Soalnya, tidaklah pantas orang beragama gemar menghina, memfitnah, menghakimi dan melecehkan pemeluk agama yang lain. Karena agama itu sendiri pada hakekatnya menghadirkan kesejukan dan kedamaian terhadap orang lain kendati berbeda. Seperti sering diungkapkan, agama apa pun selalu membawa damai dan ketentraman dan ketenangan, bukan saja kepada pemeluk agama tertentu namun terhadap yang lain yang ada di kolong matahari ini.
Betul sekali, agama apa pun baik adanya bagi penganutnya. Tidak ada agama paling bagus atau paling jelek. Ingat, Tuhan tidak pernah menciptakan agama. Manusialah menciptakan agama dengan tujuan agar manusia hidup tenang, teratur, tertib, damai dan rukun meskipun berbeda. Tuhan tidak juga milik satu agama. Tuhan tidak berada hanya pada satu agama tertentu. Juga tidak pernah berpihak kepada satu agama dan lalu menyingkirkan agama lain.
Harap maklum, Tuhan adalah Tuhan di atas segalanya dan melampui segalanya (transcendent) Tapi sekaligus Tuhan yang imanen; ada di mana-mana. Pernah dipopulerkan Pythagoras, Plato dan kemudian Immanuel Kant; transcendent imanen. Tuhan melampaui segalanya, di atas segalanya tapi ada di mana-mana.
Begitu juga kaum monoteis (Yahudi, Kristen dan Islam) punya Tuhan yang satu yang dipahami sebagai Mahakuasa (omnipotent) Disebutkan juga, pengetahuan Tuhan adalah absolut—memiliki sifat: omniscience. Tuhan tahu segala hal pada saat sekarang, segala hal yang ada di masa lalau dan segala hal yang ada di masa mendatang. Tuhan tidak akan pernah berubah karena memang sudah sempurna.
Makanya, Tuhan tidak akan pernah bisa dipengaruhi oleh agama tertentu apalagi untuk merestui perbuatan jahat terhadap umat penganut agama yang berbeda. Mengingat posisi dan keberadaan Tuhan itu terlalu jauh dan tak terjangkau pikiran manusia.
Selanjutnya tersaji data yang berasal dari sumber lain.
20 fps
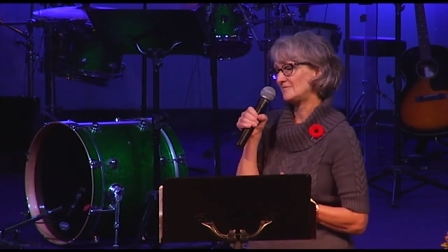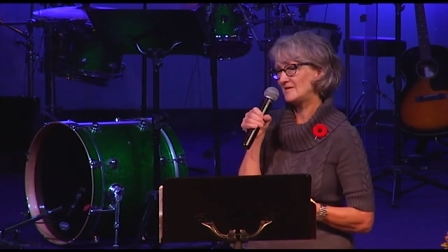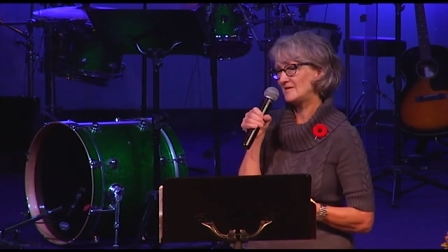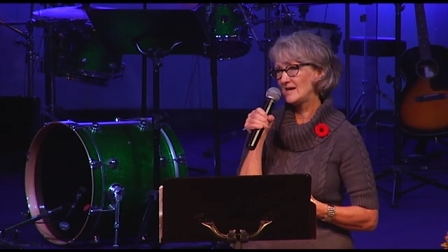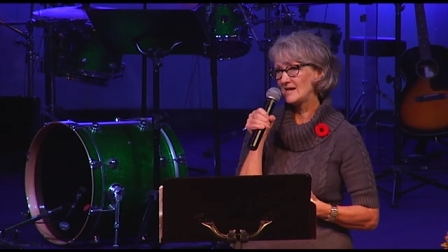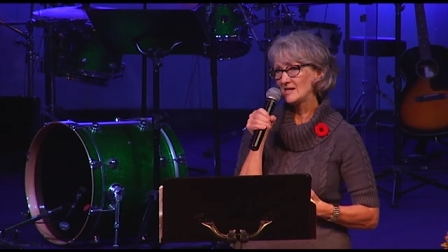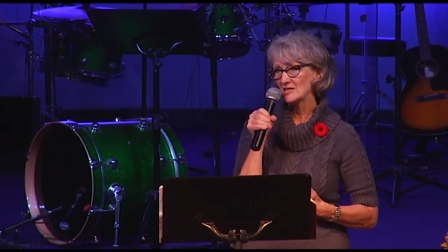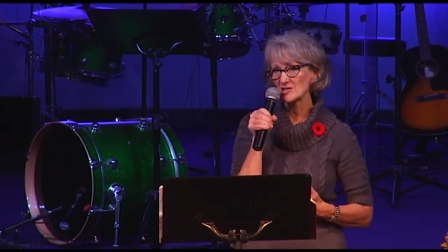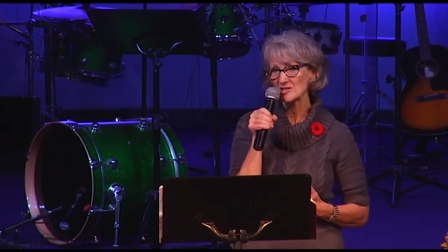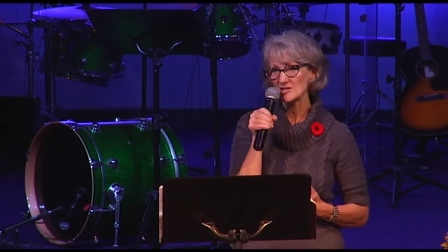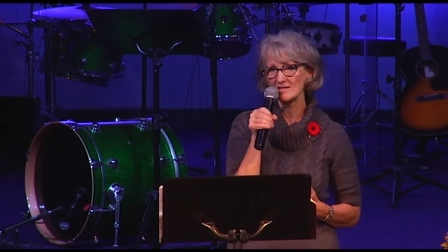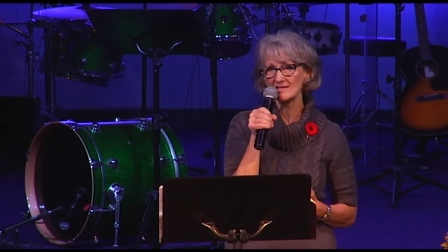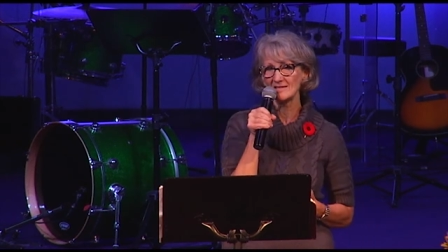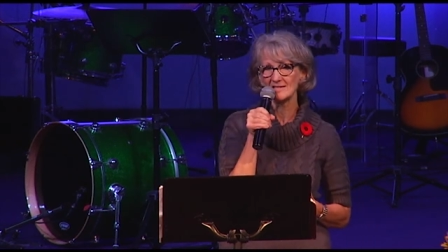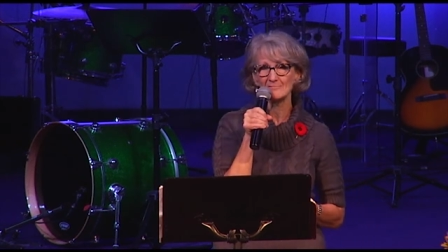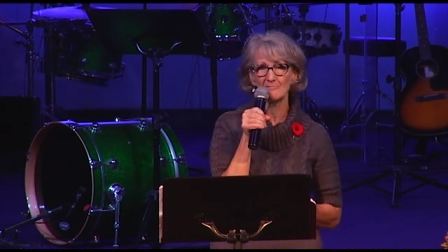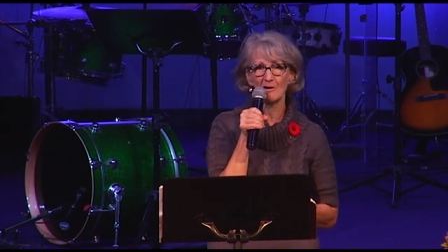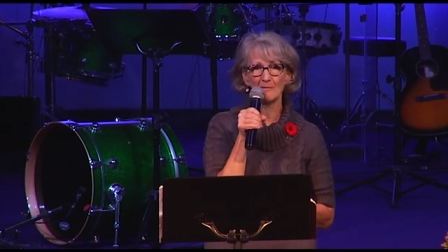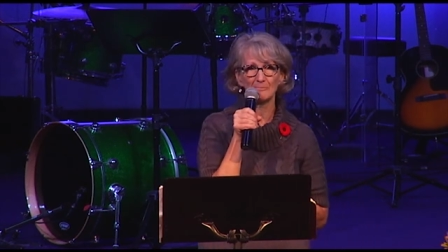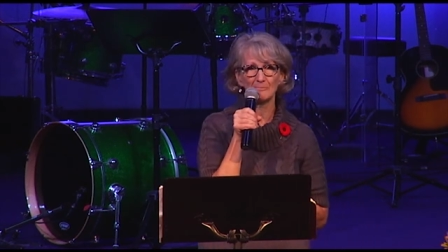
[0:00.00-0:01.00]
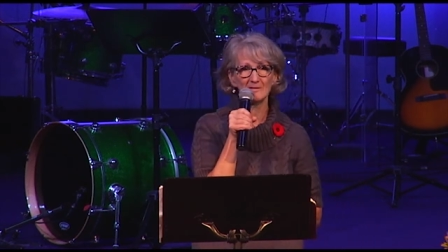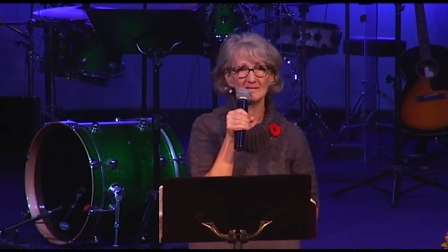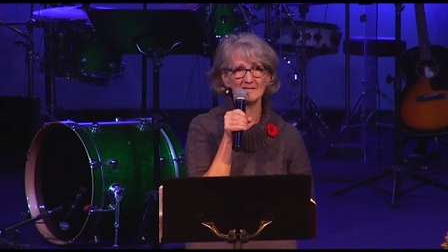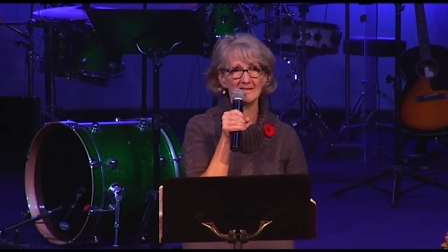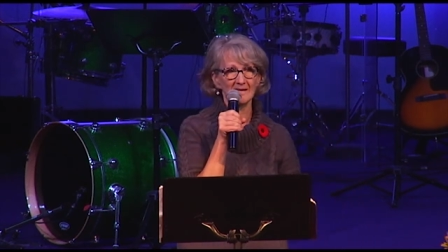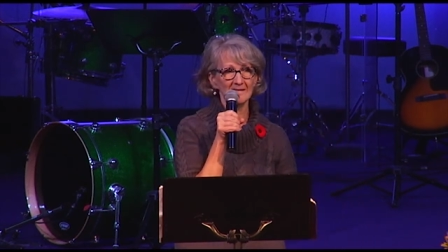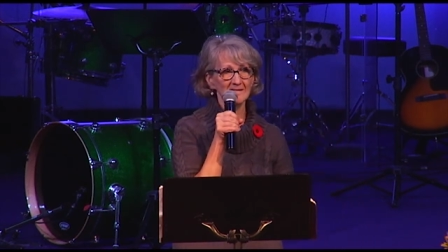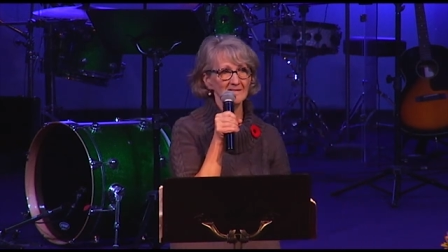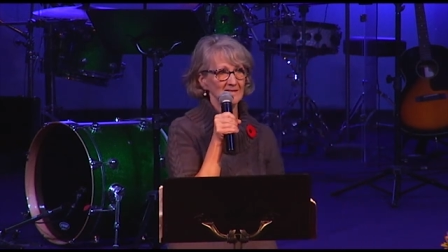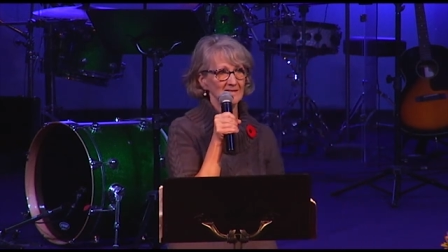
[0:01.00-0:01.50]
nations
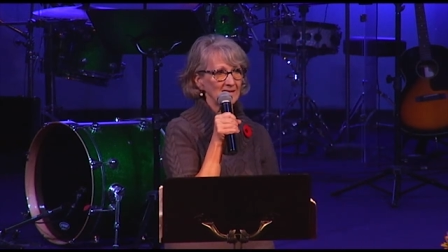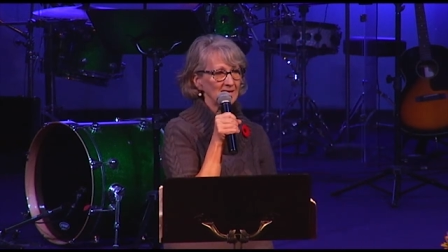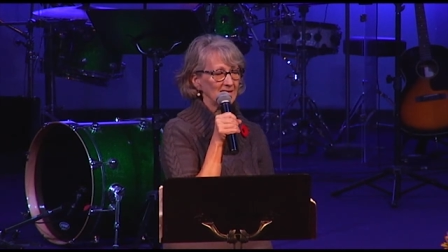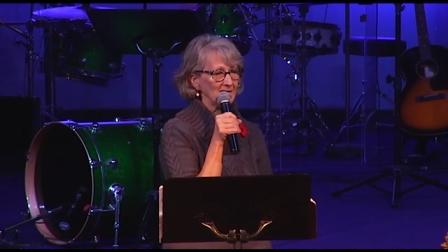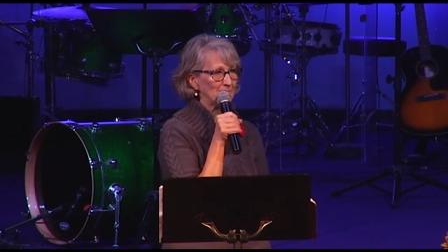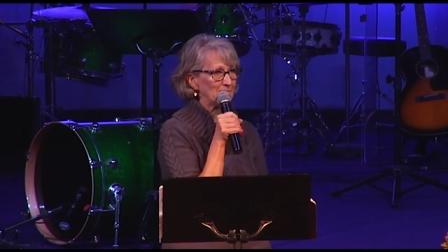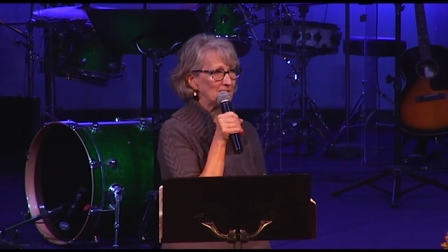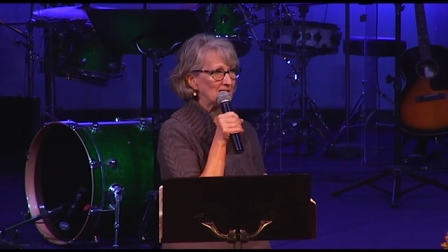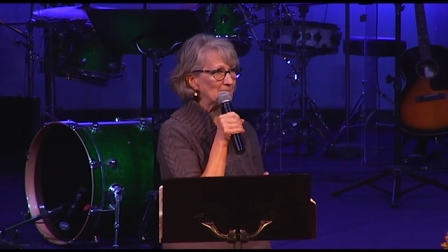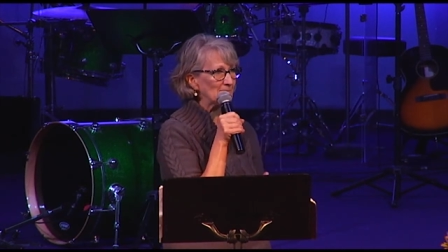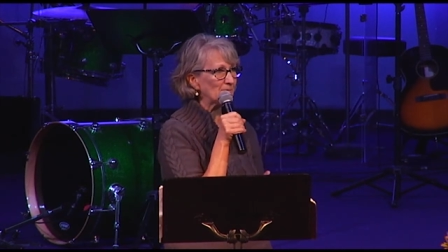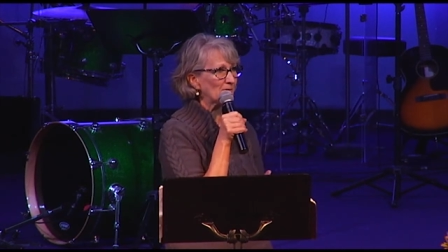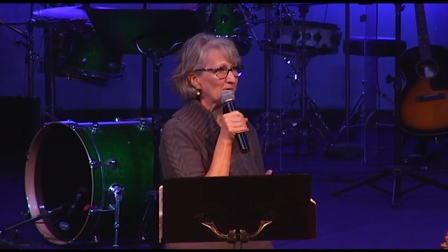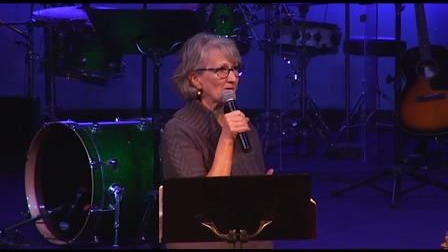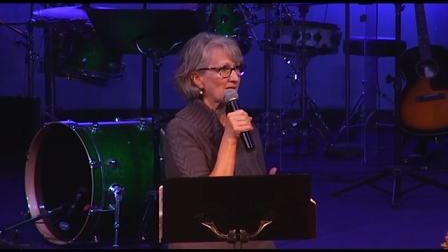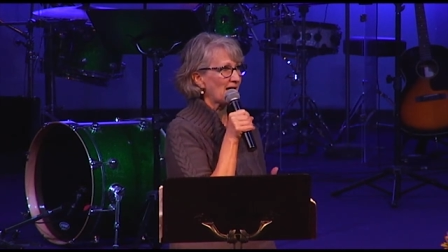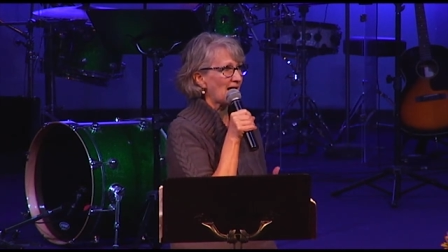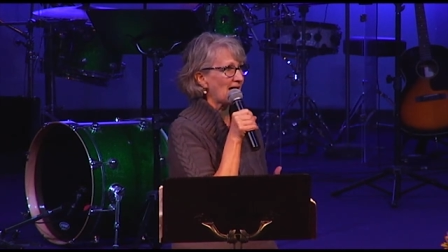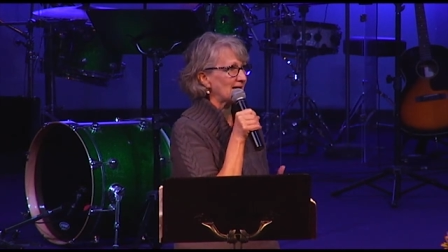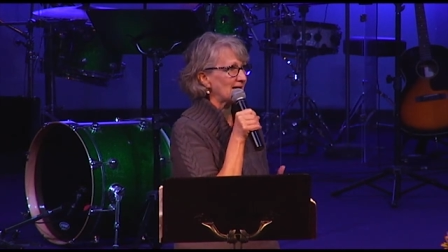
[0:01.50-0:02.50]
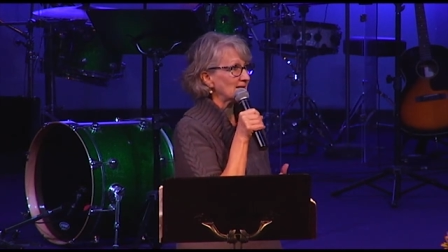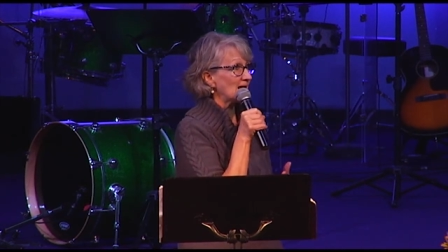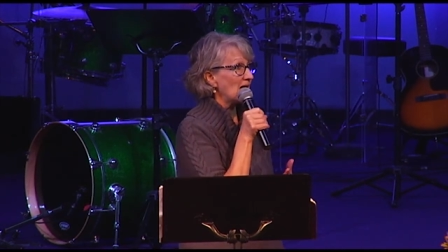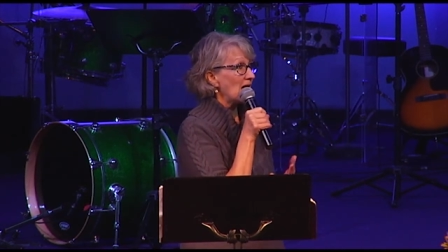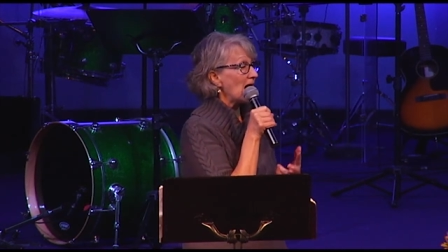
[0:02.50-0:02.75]
representing people that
Karena memang teramat sulit bagi manusia menembus keberadaan dan pengetahuan Tuhan yang melampui segalanya dan di atas segalanya itu.
Perlu dicamkan, semua agama akan menjadi baik karena sikap serta perilaku umatnya. Sebaliknya, suatu agama akan “dicurigai” apabila dari jantung agama itu sendiri sering menjadi sumber permusuhan, intoleran, fitnah dan kebencian. Jika itu yang terjadi, sebenarnya agama telah digeser jauh atas selera berdasarkan pesan sponsor yang berupaya masuk ke dalam bilik penguasa lalu menggerayangi semua isinya—kemudian dipermak berdasarkan keinginan kelompoknya. Seperti inilah contoh model agama text book!
Pada kondisi seperti ini, agama telah berubah menjadi topeng formalitas dan condong kepada hal politis. Tak heran, mendadak wajah agama pun berubah menjadi garang, bengis dan menakutkan. Tidak bersahabat!
Jangan pula lupa, agama bukan alat untuk menakut-nakuti. Apalagi hanya untuk menumpahkan dendam dan kebencian kepada orang yang berbeda agamanya. Sadar atau tidak sadar—sebanarnya pemeluk agama model semacam ini—telah bersikeras memaksa Tuhan agar tunduk dan mengabulkan doa yang jauh dari cinta dan kasih.
Bukan itu saja, tapi memaksa Tuhan bertindak sebagaimana yang mereka inginkan. Seolah-olah Tuhan adalah hanya milik mereka dan agama mereka adalah agamanya Tuhan.
Lucunya, paham ini acap dikaburkan atau disengaja diplintir, bahwa Tuhan punya agama tertentu. Seolah-olah Tuhan hanya Tuhan agama tertentu.
Aneh memang—manusia yang mengaku beragama—sebenarnya hanya sebatas pemuja agama, bukan penyembah Tuhan. Beragama belum tentu penyembah Tuhan yang Mahabaik dan Mahabenar.
Ia hanya memuja agama, tapi Tuhan dijadikan alat bahkan dipaksa untuk melakukan niat dan hasrat yang bertentangan dengan sifat Tuhan; Mahabaik, Mahakasih, Mahaadil, Mahabesar dan Mahakuasa—panjang sabar dan tidak mebalas kejahatan dengan kejahatan.